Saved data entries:
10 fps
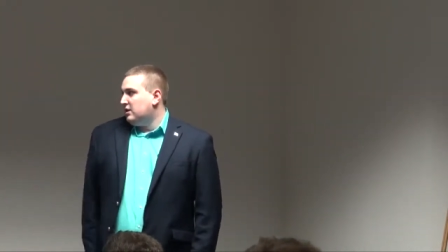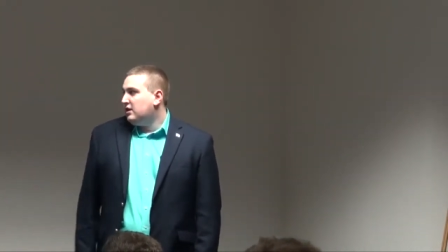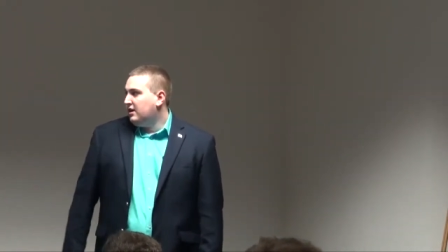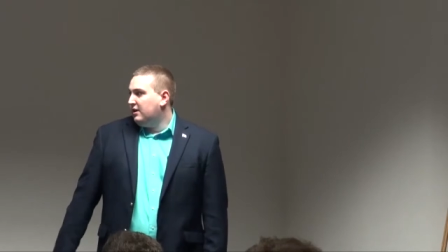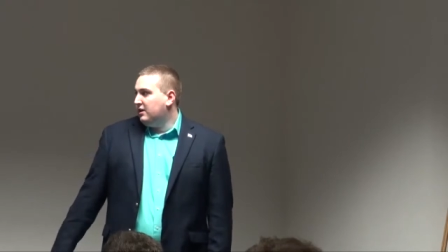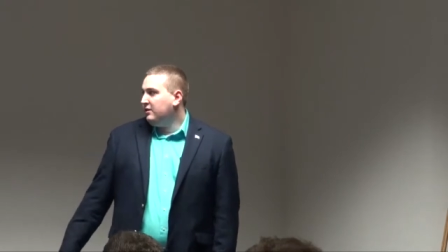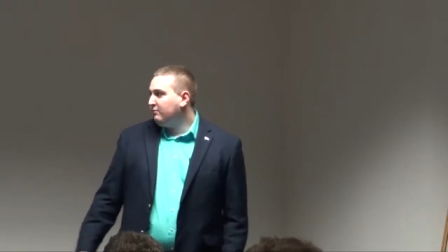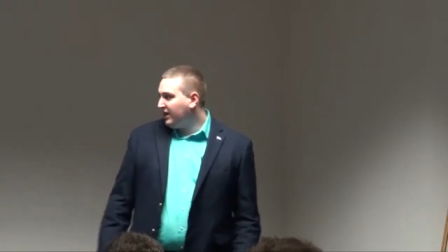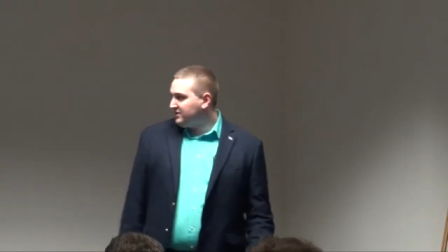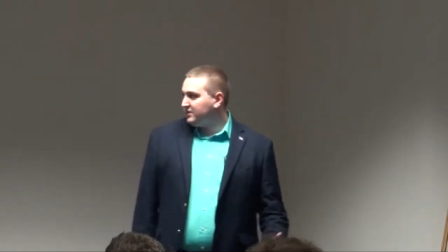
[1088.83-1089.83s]
Uh,
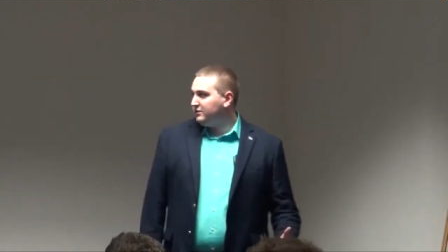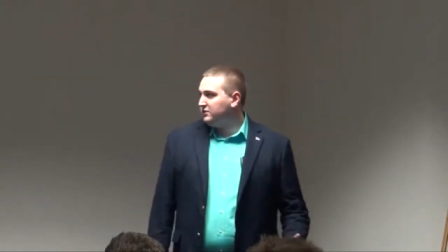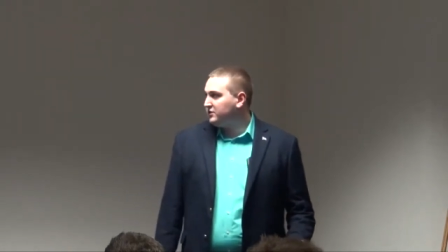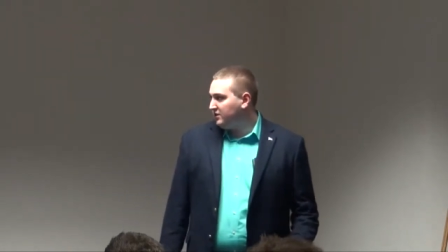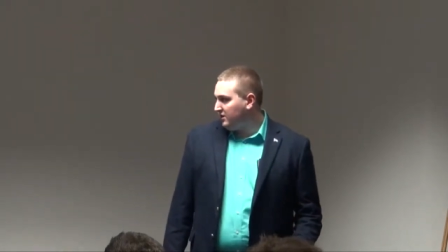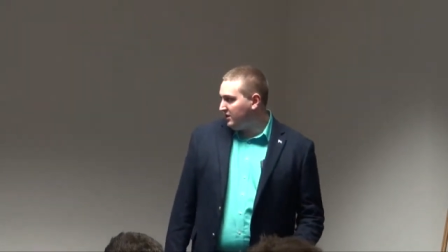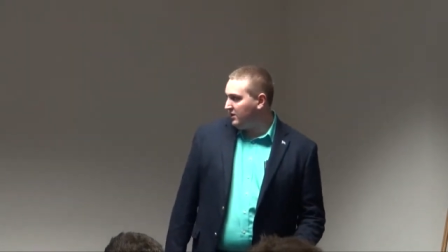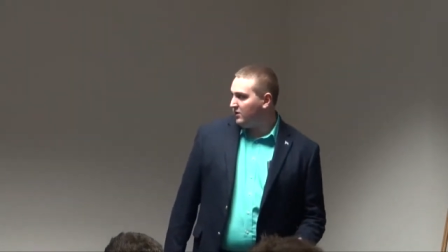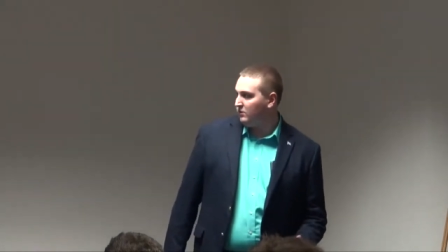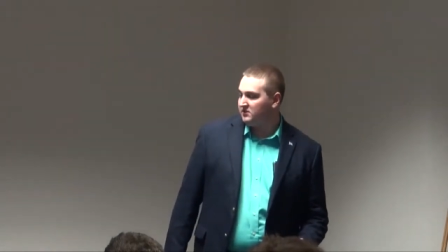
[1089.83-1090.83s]
my solution
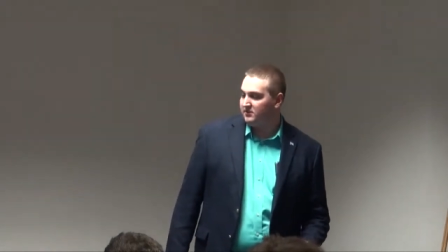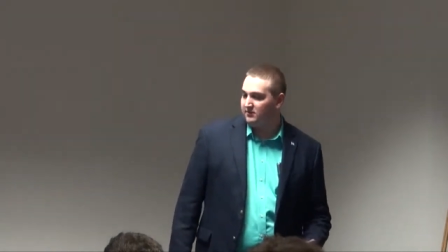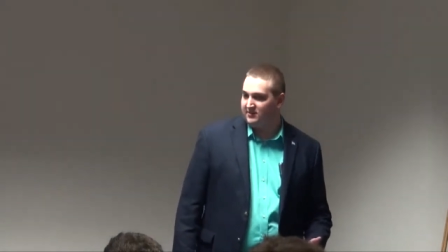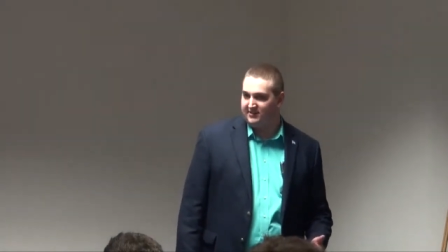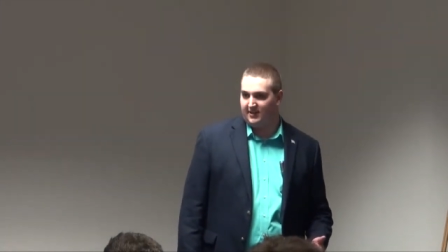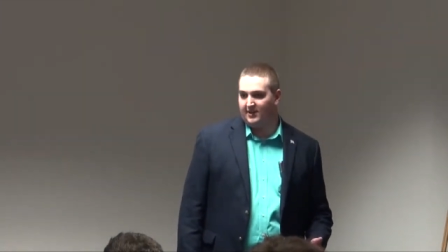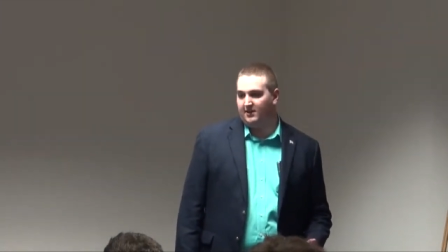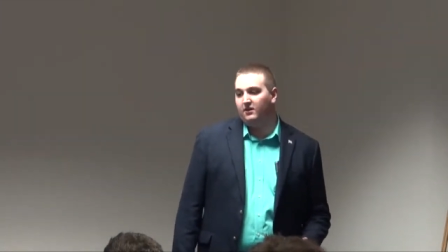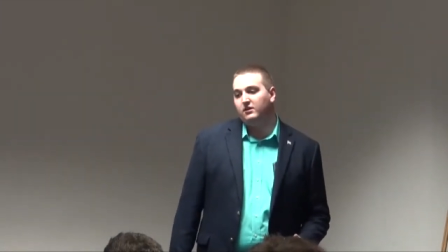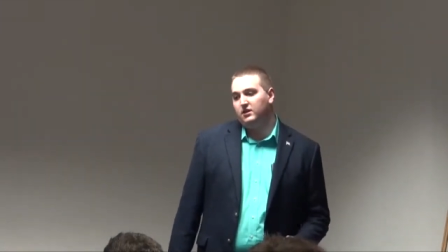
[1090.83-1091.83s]
was to
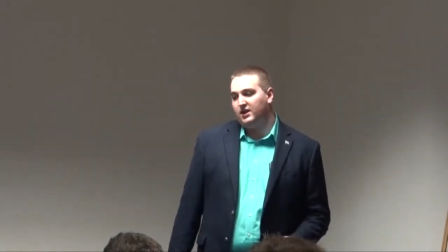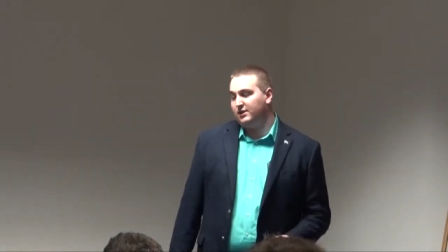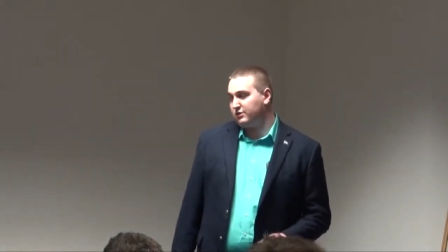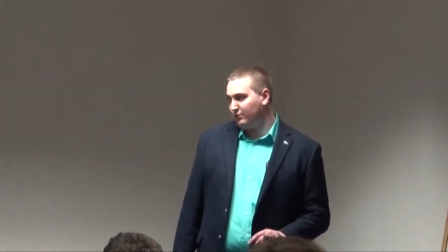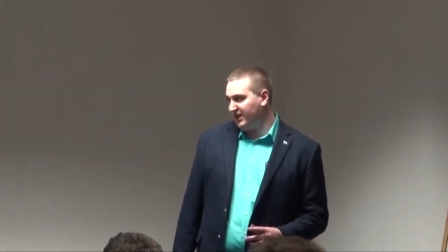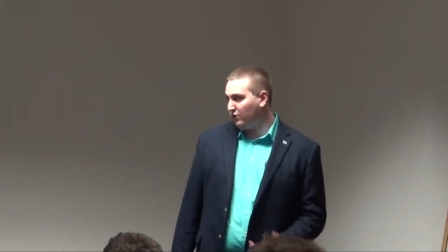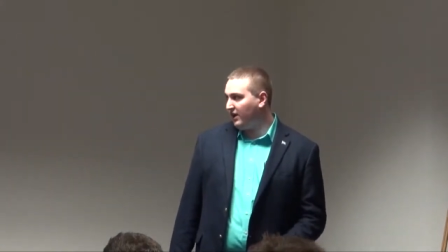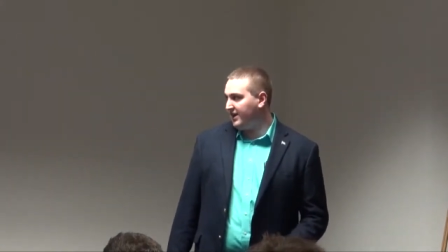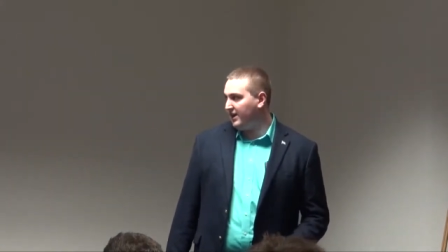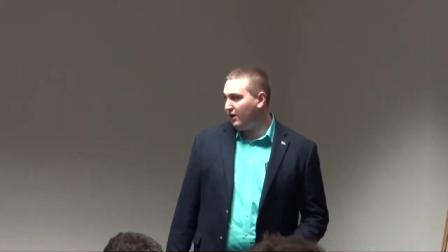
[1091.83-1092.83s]
design a three
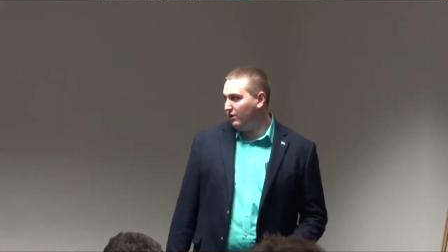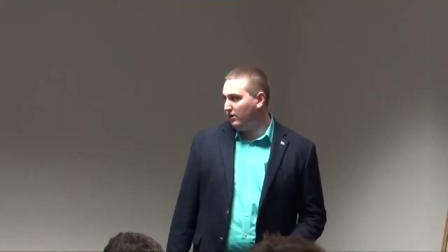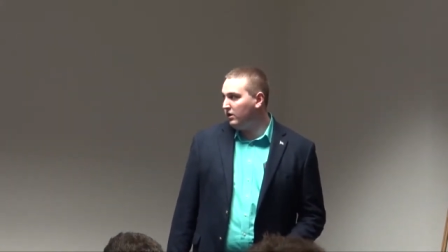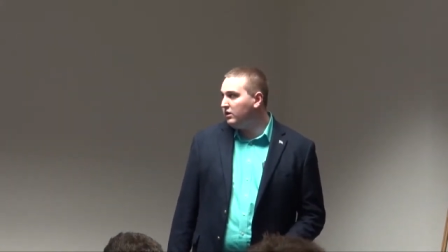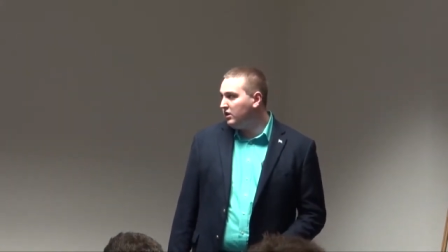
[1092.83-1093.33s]
credit hour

» **INSTRUCTIONS FOR THE TASK**
What's needed here is an exact repeat of all the records above, pictures excluded.

» **SOLVED PROBLEM**
10 fps
[1088.83-1089.83s]
Uh,
[1089.83-1090.83s]
my solution
[1090.83-1091.83s]
was to
[1091.83-1092.83s]
design a three
[1092.83-1093.33s]
credit hour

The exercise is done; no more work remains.